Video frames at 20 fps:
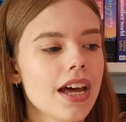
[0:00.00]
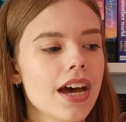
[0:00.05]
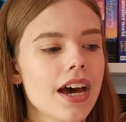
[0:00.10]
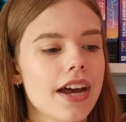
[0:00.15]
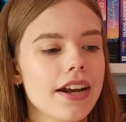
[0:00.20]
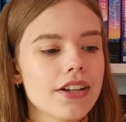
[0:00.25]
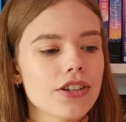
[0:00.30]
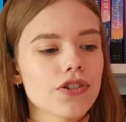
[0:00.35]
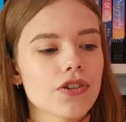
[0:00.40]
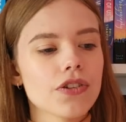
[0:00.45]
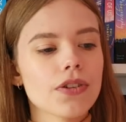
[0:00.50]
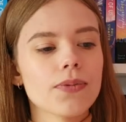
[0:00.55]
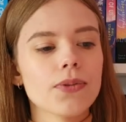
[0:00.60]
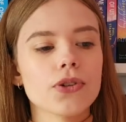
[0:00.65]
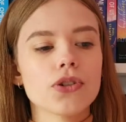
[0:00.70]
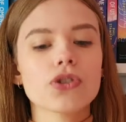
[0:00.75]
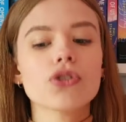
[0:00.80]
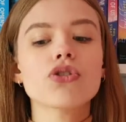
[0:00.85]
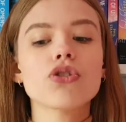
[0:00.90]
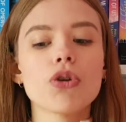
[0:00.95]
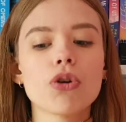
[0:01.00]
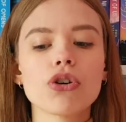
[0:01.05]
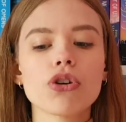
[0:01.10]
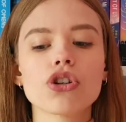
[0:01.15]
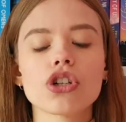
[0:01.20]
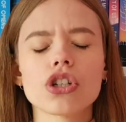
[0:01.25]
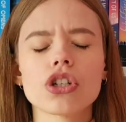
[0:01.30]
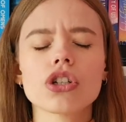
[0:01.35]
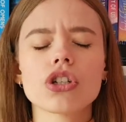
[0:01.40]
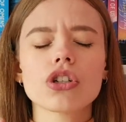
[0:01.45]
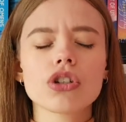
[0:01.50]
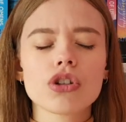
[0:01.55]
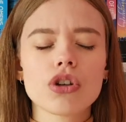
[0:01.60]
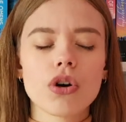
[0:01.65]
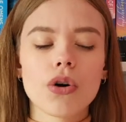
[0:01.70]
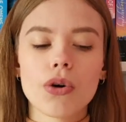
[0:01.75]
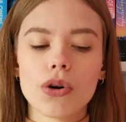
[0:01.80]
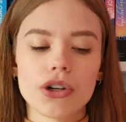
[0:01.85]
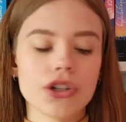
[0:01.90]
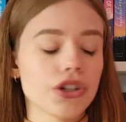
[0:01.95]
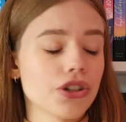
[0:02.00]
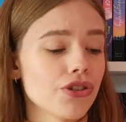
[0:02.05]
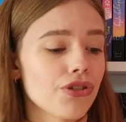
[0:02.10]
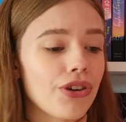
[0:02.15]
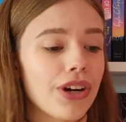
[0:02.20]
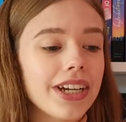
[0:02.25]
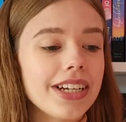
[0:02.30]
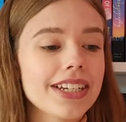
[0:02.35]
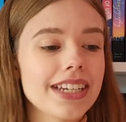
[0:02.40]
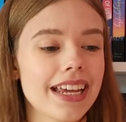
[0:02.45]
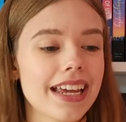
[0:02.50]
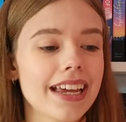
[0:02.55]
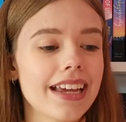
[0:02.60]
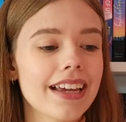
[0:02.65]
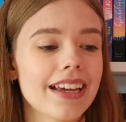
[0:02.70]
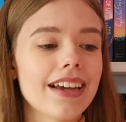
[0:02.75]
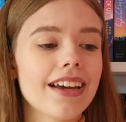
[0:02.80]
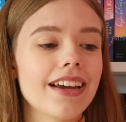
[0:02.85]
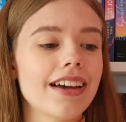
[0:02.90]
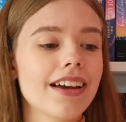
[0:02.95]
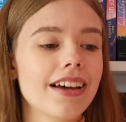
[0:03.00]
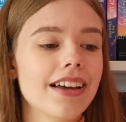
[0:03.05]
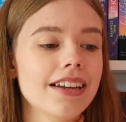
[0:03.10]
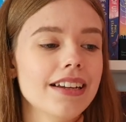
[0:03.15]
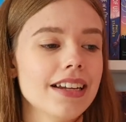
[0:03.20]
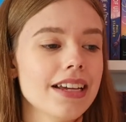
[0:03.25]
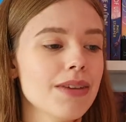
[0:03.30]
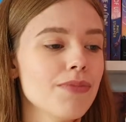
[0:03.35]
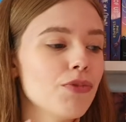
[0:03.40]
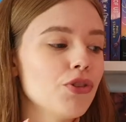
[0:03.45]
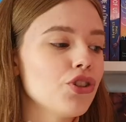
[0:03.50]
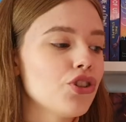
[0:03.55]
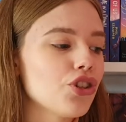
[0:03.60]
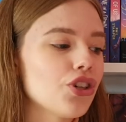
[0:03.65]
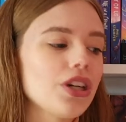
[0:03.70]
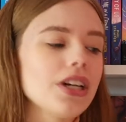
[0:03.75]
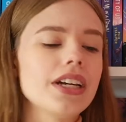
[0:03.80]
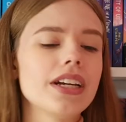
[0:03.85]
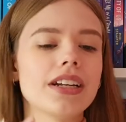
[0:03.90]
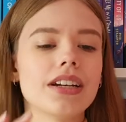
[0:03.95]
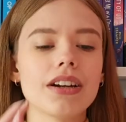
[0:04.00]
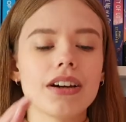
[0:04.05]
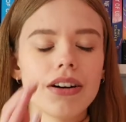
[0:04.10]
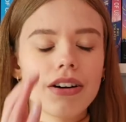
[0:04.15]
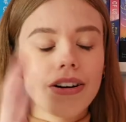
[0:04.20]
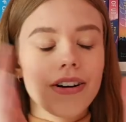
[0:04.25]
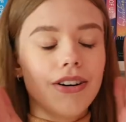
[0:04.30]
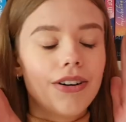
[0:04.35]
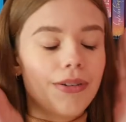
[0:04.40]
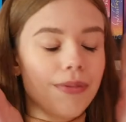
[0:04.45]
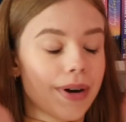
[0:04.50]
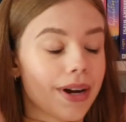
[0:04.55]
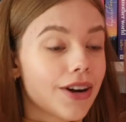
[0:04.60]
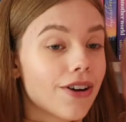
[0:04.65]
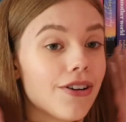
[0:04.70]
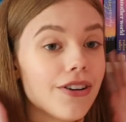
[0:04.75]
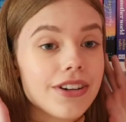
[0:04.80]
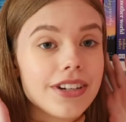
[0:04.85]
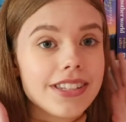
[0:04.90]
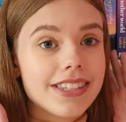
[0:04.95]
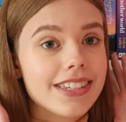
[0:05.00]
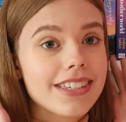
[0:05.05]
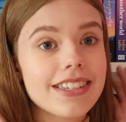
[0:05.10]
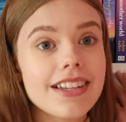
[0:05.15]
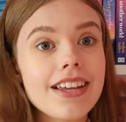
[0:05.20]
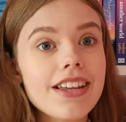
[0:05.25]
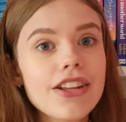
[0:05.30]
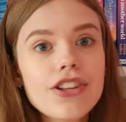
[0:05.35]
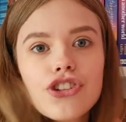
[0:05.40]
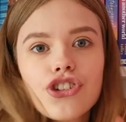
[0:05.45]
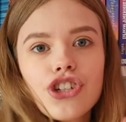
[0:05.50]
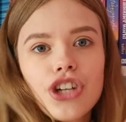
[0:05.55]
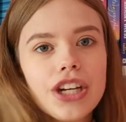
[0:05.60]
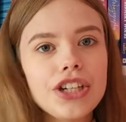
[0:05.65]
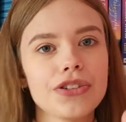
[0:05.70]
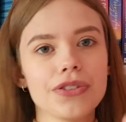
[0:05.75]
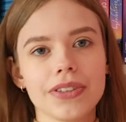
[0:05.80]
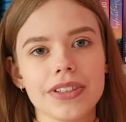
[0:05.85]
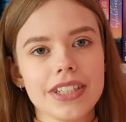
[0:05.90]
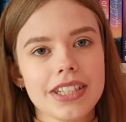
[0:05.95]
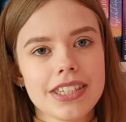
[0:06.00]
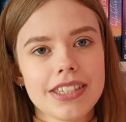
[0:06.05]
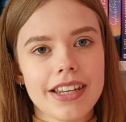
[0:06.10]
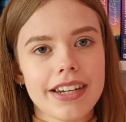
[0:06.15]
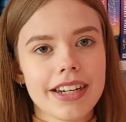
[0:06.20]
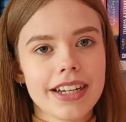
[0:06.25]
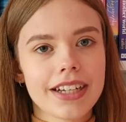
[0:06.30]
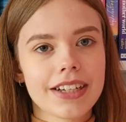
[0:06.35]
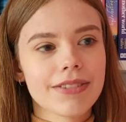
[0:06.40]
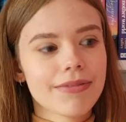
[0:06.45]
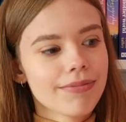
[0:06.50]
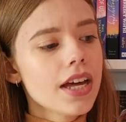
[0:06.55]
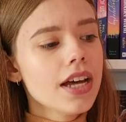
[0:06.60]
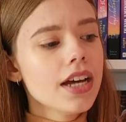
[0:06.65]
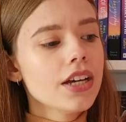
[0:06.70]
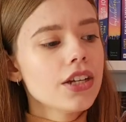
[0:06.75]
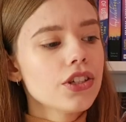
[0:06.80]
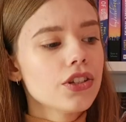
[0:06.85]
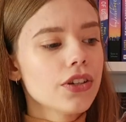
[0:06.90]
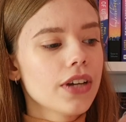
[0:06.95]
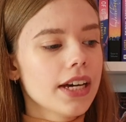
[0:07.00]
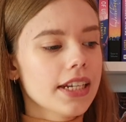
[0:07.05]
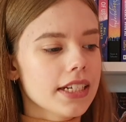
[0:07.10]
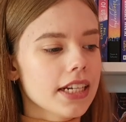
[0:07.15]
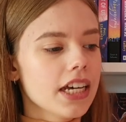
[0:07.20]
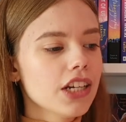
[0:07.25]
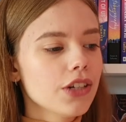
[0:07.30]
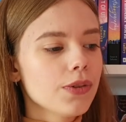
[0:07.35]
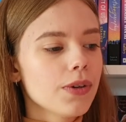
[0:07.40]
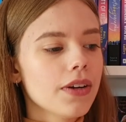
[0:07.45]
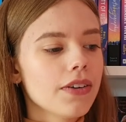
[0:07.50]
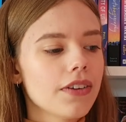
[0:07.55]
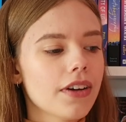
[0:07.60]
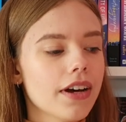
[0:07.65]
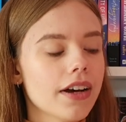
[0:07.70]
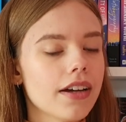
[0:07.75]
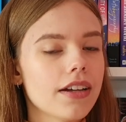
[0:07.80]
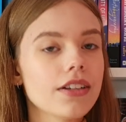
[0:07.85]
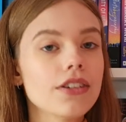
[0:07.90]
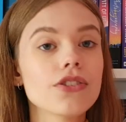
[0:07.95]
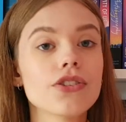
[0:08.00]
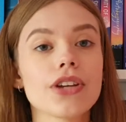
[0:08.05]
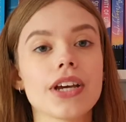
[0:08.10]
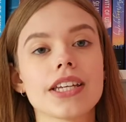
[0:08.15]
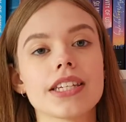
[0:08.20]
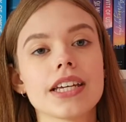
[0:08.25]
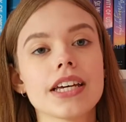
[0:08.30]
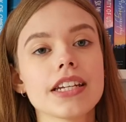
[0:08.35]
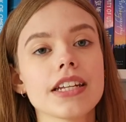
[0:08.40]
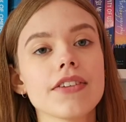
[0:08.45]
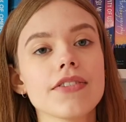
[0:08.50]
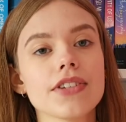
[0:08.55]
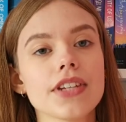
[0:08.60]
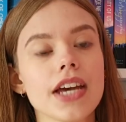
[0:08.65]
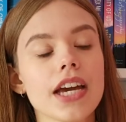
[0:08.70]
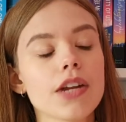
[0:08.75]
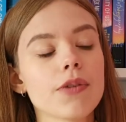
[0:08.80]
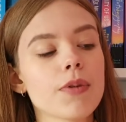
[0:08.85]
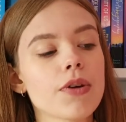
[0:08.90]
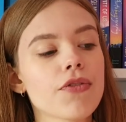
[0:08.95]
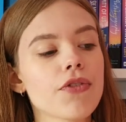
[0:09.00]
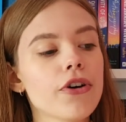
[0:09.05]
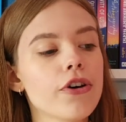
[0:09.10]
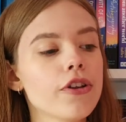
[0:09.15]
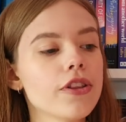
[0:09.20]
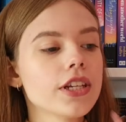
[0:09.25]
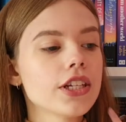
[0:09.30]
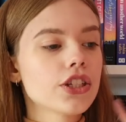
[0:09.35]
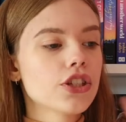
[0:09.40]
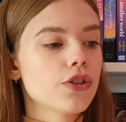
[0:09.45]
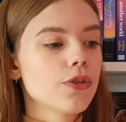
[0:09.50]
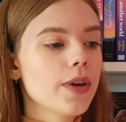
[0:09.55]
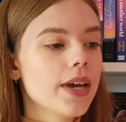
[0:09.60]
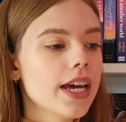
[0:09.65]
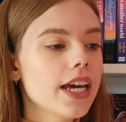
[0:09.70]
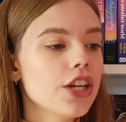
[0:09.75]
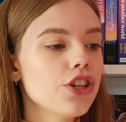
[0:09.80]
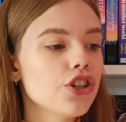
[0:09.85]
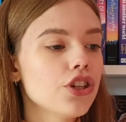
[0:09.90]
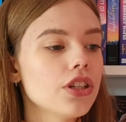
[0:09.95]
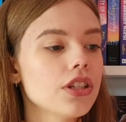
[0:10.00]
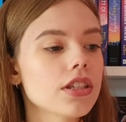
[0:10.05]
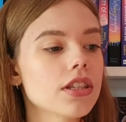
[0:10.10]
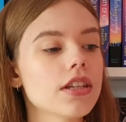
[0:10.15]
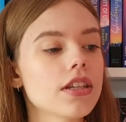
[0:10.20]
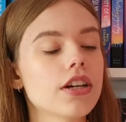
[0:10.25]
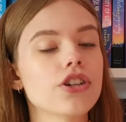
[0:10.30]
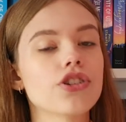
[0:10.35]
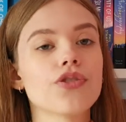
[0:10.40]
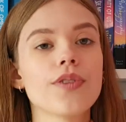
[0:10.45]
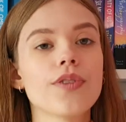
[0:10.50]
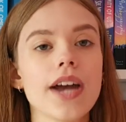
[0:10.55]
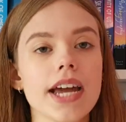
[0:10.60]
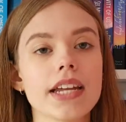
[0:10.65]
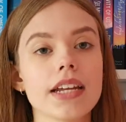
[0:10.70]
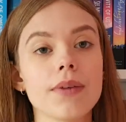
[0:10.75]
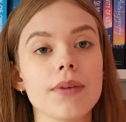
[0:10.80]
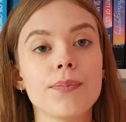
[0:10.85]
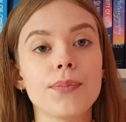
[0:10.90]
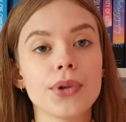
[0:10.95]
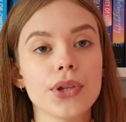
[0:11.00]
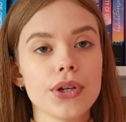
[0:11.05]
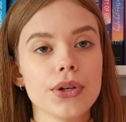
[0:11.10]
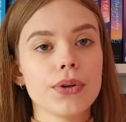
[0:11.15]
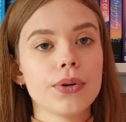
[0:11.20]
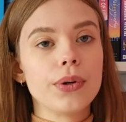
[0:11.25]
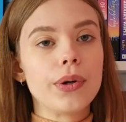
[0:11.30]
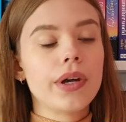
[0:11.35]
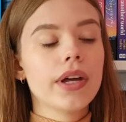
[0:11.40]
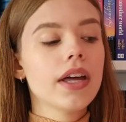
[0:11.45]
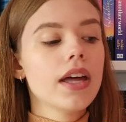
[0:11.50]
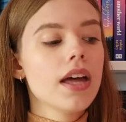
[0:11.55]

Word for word: And it's got the most gorgeous, gorgeous writing and imagery and oh my god, it's, it's genuinely stunning. So yes, as we so yes, as I've said, we follow these two agents, there's red and blue,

* * *

=== Problem statement ===
Could you give the listing above again word for word, without any pictures?

=== Result ===
Video frames at 20 fps:
[0:00.00]
[0:00.05]
[0:00.10]
[0:00.15]
[0:00.20]
[0:00.25]
[0:00.30]
[0:00.35]
[0:00.40]
[0:00.45]
[0:00.50]
[0:00.55]
[0:00.60]
[0:00.65]
[0:00.70]
[0:00.75]
[0:00.80]
[0:00.85]
[0:00.90]
[0:00.95]
[0:01.00]
[0:01.05]
[0:01.10]
[0:01.15]
[0:01.20]
[0:01.25]
[0:01.30]
[0:01.35]
[0:01.40]
[0:01.45]
[0:01.50]
[0:01.55]
[0:01.60]
[0:01.65]
[0:01.70]
[0:01.75]
[0:01.80]
[0:01.85]
[0:01.90]
[0:01.95]
[0:02.00]
[0:02.05]
[0:02.10]
[0:02.15]
[0:02.20]
[0:02.25]
[0:02.30]
[0:02.35]
[0:02.40]
[0:02.45]
[0:02.50]
[0:02.55]
[0:02.60]
[0:02.65]
[0:02.70]
[0:02.75]
[0:02.80]
[0:02.85]
[0:02.90]
[0:02.95]
[0:03.00]
[0:03.05]
[0:03.10]
[0:03.15]
[0:03.20]
[0:03.25]
[0:03.30]
[0:03.35]
[0:03.40]
[0:03.45]
[0:03.50]
[0:03.55]
[0:03.60]
[0:03.65]
[0:03.70]
[0:03.75]
[0:03.80]
[0:03.85]
[0:03.90]
[0:03.95]
[0:04.00]
[0:04.05]
[0:04.10]
[0:04.15]
[0:04.20]
[0:04.25]
[0:04.30]
[0:04.35]
[0:04.40]
[0:04.45]
[0:04.50]
[0:04.55]
[0:04.60]
[0:04.65]
[0:04.70]
[0:04.75]
[0:04.80]
[0:04.85]
[0:04.90]
[0:04.95]
[0:05.00]
[0:05.05]
[0:05.10]
[0:05.15]
[0:05.20]
[0:05.25]
[0:05.30]
[0:05.35]
[0:05.40]
[0:05.45]
[0:05.50]
[0:05.55]
[0:05.60]
[0:05.65]
[0:05.70]
[0:05.75]
[0:05.80]
[0:05.85]
[0:05.90]
[0:05.95]
[0:06.00]
[0:06.05]
[0:06.10]
[0:06.15]
[0:06.20]
[0:06.25]
[0:06.30]
[0:06.35]
[0:06.40]
[0:06.45]
[0:06.50]
[0:06.55]
[0:06.60]
[0:06.65]
[0:06.70]
[0:06.75]
[0:06.80]
[0:06.85]
[0:06.90]
[0:06.95]
[0:07.00]
[0:07.05]
[0:07.10]
[0:07.15]
[0:07.20]
[0:07.25]
[0:07.30]
[0:07.35]
[0:07.40]
[0:07.45]
[0:07.50]
[0:07.55]
[0:07.60]
[0:07.65]
[0:07.70]
[0:07.75]
[0:07.80]
[0:07.85]
[0:07.90]
[0:07.95]
[0:08.00]
[0:08.05]
[0:08.10]
[0:08.15]
[0:08.20]
[0:08.25]
[0:08.30]
[0:08.35]
[0:08.40]
[0:08.45]
[0:08.50]
[0:08.55]
[0:08.60]
[0:08.65]
[0:08.70]
[0:08.75]
[0:08.80]
[0:08.85]
[0:08.90]
[0:08.95]
[0:09.00]
[0:09.05]
[0:09.10]
[0:09.15]
[0:09.20]
[0:09.25]
[0:09.30]
[0:09.35]
[0:09.40]
[0:09.45]
[0:09.50]
[0:09.55]
[0:09.60]
[0:09.65]
[0:09.70]
[0:09.75]
[0:09.80]
[0:09.85]
[0:09.90]
[0:09.95]
[0:10.00]
[0:10.05]
[0:10.10]
[0:10.15]
[0:10.20]
[0:10.25]
[0:10.30]
[0:10.35]
[0:10.40]
[0:10.45]
[0:10.50]
[0:10.55]
[0:10.60]
[0:10.65]
[0:10.70]
[0:10.75]
[0:10.80]
[0:10.85]
[0:10.90]
[0:10.95]
[0:11.00]
[0:11.05]
[0:11.10]
[0:11.15]
[0:11.20]
[0:11.25]
[0:11.30]
[0:11.35]
[0:11.40]
[0:11.45]
[0:11.50]
[0:11.55]

Word for word: And it's got the most gorgeous, gorgeous writing and imagery and oh my god, it's, it's genuinely stunning. So yes, as we so yes, as I've said, we follow these two agents, there's red and blue,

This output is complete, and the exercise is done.